My Teacher, Zen Master Seung Sahn
My life seemed quite OK from the outside while I was a young student. But deep inside of me I felt a sense of disorientation, confusion and the meaninglessness of this life. I believed that there must be a person or a book that could reveal to me the one hidden truth. And once I knew of this truth, my life would change for the better. I devoured all the books that I could get into my hands.
Like an Indian sage who climbed onto the roof of his house and called for the students to come to him, I called intensively and sincerely for a teacher. I went to India several times to find a teacher. There I met some teachers. The first time I took dust from the feet of a teacher and put it on my forehead—as was the custom in India—I was overwhelmed with joy. It was the very first time I deliberately put down my ego and pride. It was only then that I noticed that my ego and pride could have been a burden for me for long time.
After some years of traveling and searching for the one good teacher, I was staying for a while in a Tibetan monastery. While there, by chance I came across one of Zen Master Seung Sahn’s books: Dropping Ashes on the Buddha. Since Zen Master Seung Sahn was of the same Korean origin as myself, and the book gave me the impression that he was a strong and clear teacher, I yearned to meet him soon. Very soon after, I became acquainted with practice in the Kwan Um School of Zen. Out of the blue, Zen Master Wu Bong, whom I met only briefly during a retreat, called me and Roland from America and asked if we could organize a retreat in Berlin with Zen Master Seung Sahn. Then Zen Master Seung Sahn actually came to Berlin, as if he’d heard me calling out to him.
To be honest, my first encounter with Zen Master Seung Sahn did not convince me of much. My idea that the right teacher will immediately cast a spell on me did not come true. So I kept checking him, his teaching, his speech and his actions for years. In that case, my checking meant to compare the teacher with my idea of perfection. Disillusioned that I could ever learn from him the one truth, I asked him one day if he could recommend a book that would show me the truth, or if he knew where I could go to learn it. Zen Master Seung Sahn only shook his head while making a clicking sound with his tongue: an obvious sign of disapproval. His reaction left me feeling ashamed. From that point on my focus shifted slowly into silent meditation in order to look for the truth in my mind, rather than from outside.
Several times during retreats, when I was suffering miserably from pain caused by my mind and body, Zen Master Seung Sahn told me, “You look good!” I remember that after hearing it each time, I would run into the bathroom to check what he possibly could have seen in me except the apparent tiredness and mental pain. Was there anything that is not affected by any kind of circumstances and stays clear all the time?

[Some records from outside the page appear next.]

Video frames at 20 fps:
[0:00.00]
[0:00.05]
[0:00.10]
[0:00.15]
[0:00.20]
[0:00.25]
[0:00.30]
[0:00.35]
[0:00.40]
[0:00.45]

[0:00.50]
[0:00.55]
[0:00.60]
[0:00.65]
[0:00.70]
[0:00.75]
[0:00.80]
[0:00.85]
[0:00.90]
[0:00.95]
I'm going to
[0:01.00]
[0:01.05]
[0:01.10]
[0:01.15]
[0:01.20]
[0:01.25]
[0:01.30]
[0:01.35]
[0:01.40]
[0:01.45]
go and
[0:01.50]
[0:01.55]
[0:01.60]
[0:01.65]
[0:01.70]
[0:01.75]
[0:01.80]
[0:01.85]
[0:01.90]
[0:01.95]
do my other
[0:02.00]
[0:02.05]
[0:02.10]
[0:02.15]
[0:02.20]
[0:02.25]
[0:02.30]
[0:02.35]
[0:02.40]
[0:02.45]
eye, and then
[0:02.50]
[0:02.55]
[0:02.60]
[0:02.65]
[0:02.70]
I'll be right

If he could see it even though I could not, still there was hope and solace for me that I would see it by myself one time.
One day, upon seeing Roland and me and knowing that we had just returned from our trip to India, Zen Master Seung Sahn asked us, “How was India?” Before I could finish the sentence “There is so much suffering in . . .” he strongly said “Bullshit!” and simply walked away. It was as if I had suddenly received a strong blow on my head. I felt so hurt and upset by his saying that. My strong emotion pushed me to sit meditation intensively day and night many long hours a day for several months. Zen Master Seung Sahn’s words and actions always had a big impact on me, whether they were gentle or harsh. They worked as a compass that pushed me to one direction—don’t know. My trust in his teaching was uncompromised, despite my intermittent emotions and checking.

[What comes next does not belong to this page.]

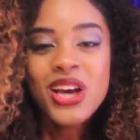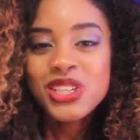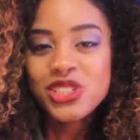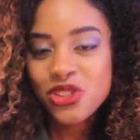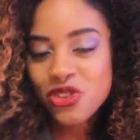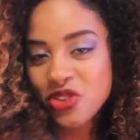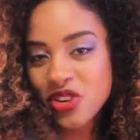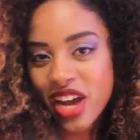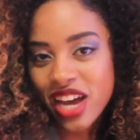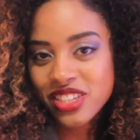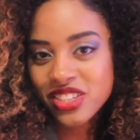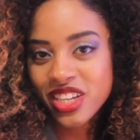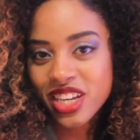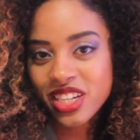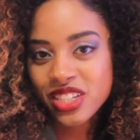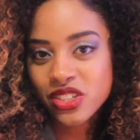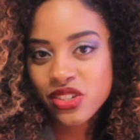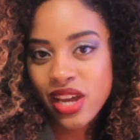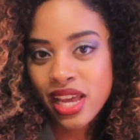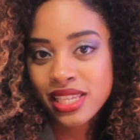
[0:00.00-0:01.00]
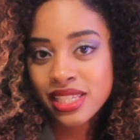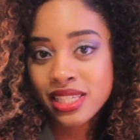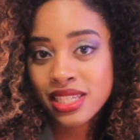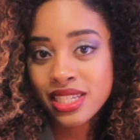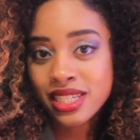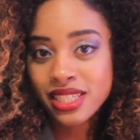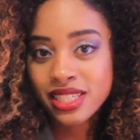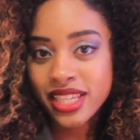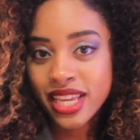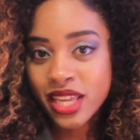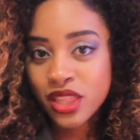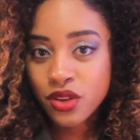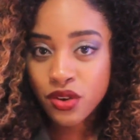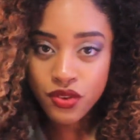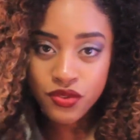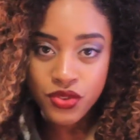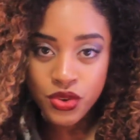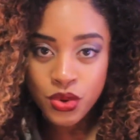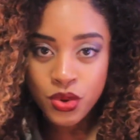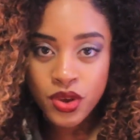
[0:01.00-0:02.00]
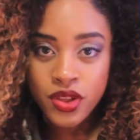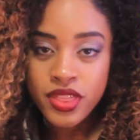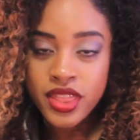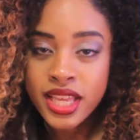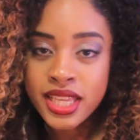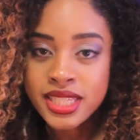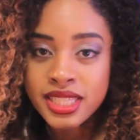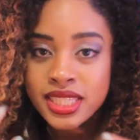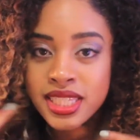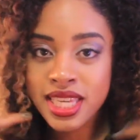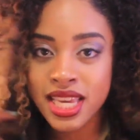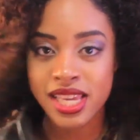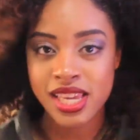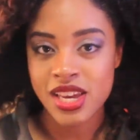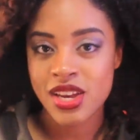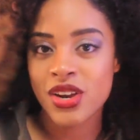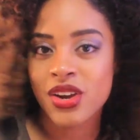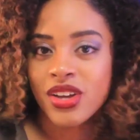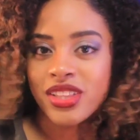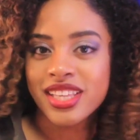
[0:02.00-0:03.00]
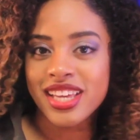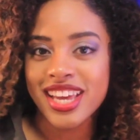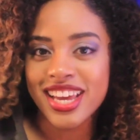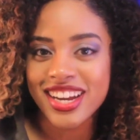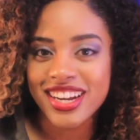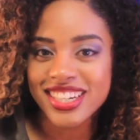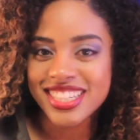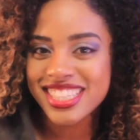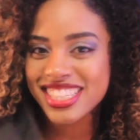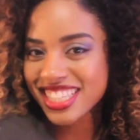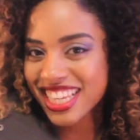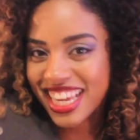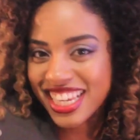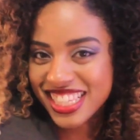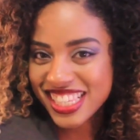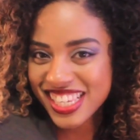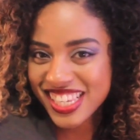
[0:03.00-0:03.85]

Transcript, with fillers: So if you guys are interested in seeing the review of this kinky curly hair, stay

I had many opportunities, while I stayed in Korea for seven years, to attend the dharma talks given by Zen Master Seung Sahn in the dharma room at Hwa Gye Sa Temple every morning at 8. His health was in bad shape then. It took a long time for him to walk up all the stairs to the dharma room in the top floor of the building. And once he got there it took a long time until his breath calmed down and his sweat dried. Seeing the Zen master gasping for breath always made me sad and worried about him. I was often close to tears. Regardless of his condition and situation, he gave himself completely to teach us, nonstop. My gratitude to my teacher now leads to my commitment to follow his footsteps.
My dearest memory of my teacher is also the sweetest one. It must have been my last interaction with him, since I left Korea soon afterward.

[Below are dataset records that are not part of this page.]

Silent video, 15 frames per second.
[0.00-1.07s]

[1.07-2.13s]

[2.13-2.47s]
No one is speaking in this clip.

On one sunny day on the temple grounds of Hwa Gye Sa I saw Zen Master Seung Sahn in the distance, standing in front of the big dharma hall. At that time he did not speak much due to his health. He beckoned me to him, and I almost ran there. He took out of his monk’s jacket a small candy and gave it to me with a big smile, like a father would to a small child. I thanked him silently with a deep bow. The candy was very sweet, and this sweetness has firmly merged with the memory of my teacher.